### YOUR TASK
Print the data exactly. Pictures stay out.

### RECORDS
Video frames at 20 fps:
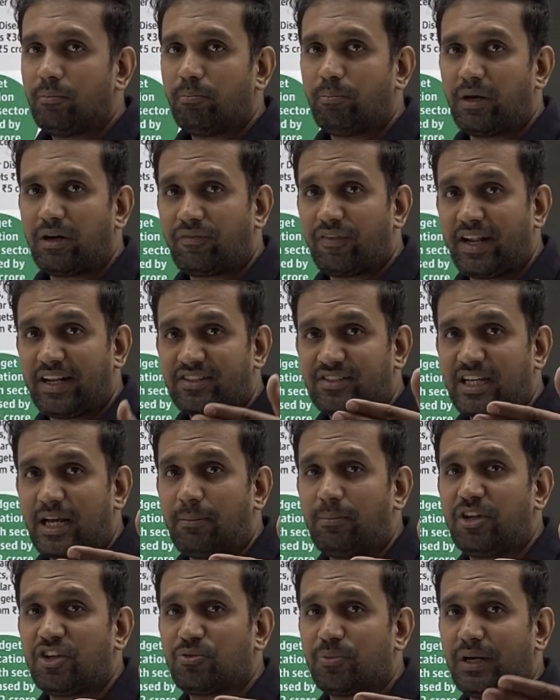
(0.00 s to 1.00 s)
but for
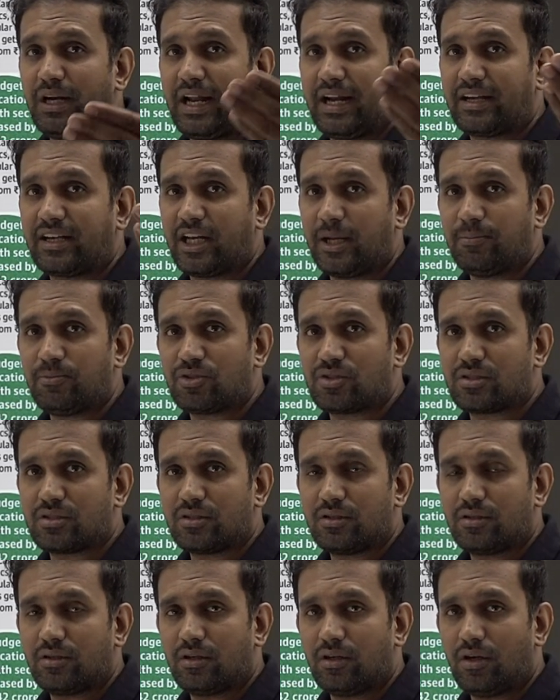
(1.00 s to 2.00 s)
establishment like TIMS,
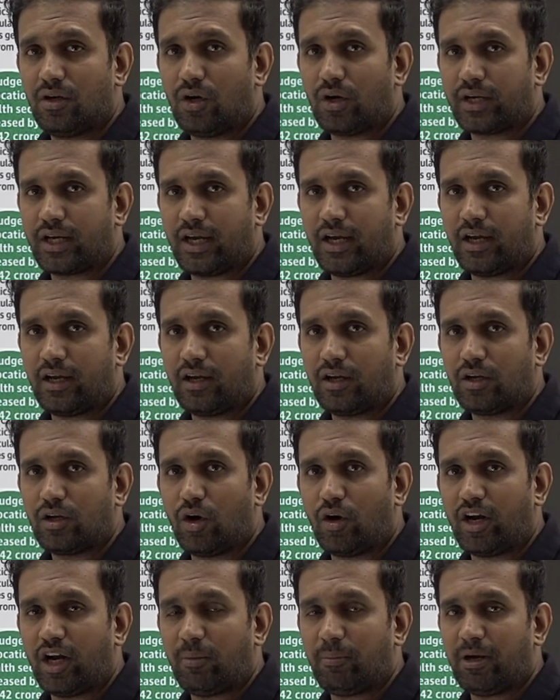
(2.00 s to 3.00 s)
okay,
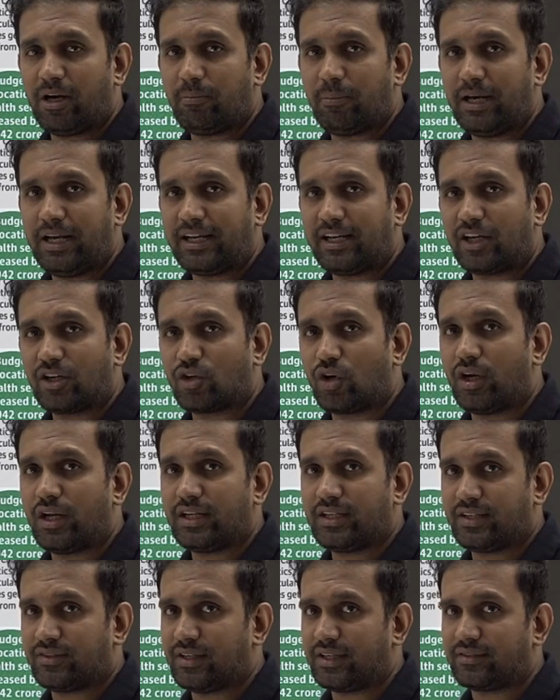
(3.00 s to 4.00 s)
government medical
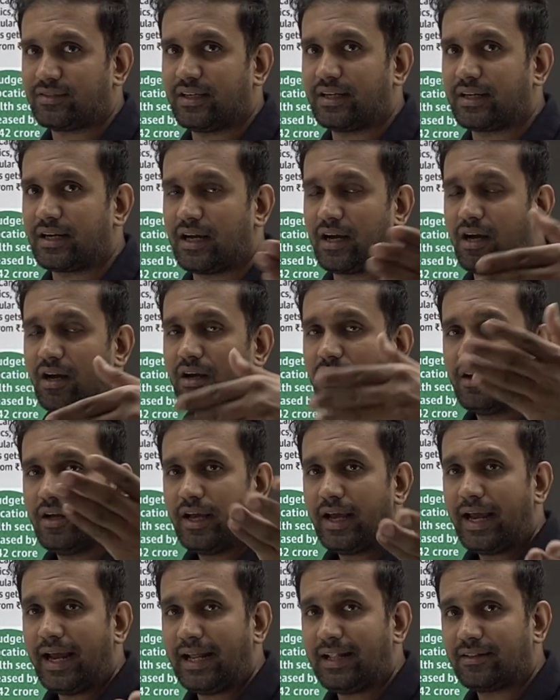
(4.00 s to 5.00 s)
colleges, etc.,
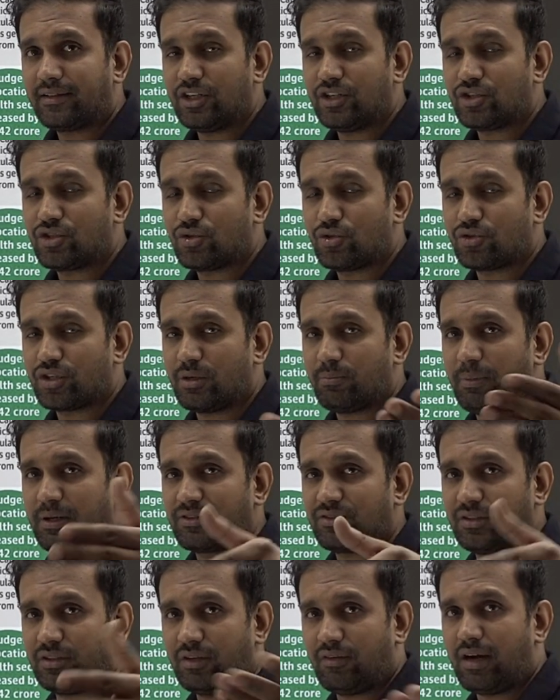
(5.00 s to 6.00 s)
health institution,
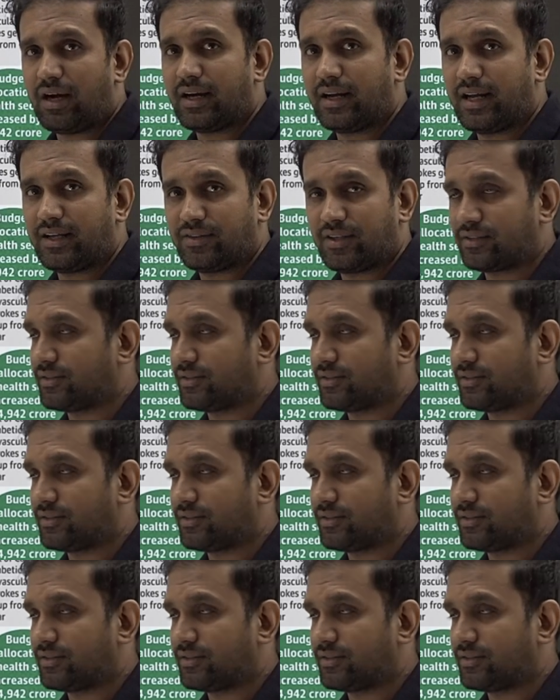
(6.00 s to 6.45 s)
basti dawakhanas,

### TASK RESULT
Video frames at 20 fps:
(0.00 s to 1.00 s)
but for
(1.00 s to 2.00 s)
establishment like TIMS,
(2.00 s to 3.00 s)
okay,
(3.00 s to 4.00 s)
government medical
(4.00 s to 5.00 s)
colleges, etc.,
(5.00 s to 6.00 s)
health institution,
(6.00 s to 6.45 s)
basti dawakhanas,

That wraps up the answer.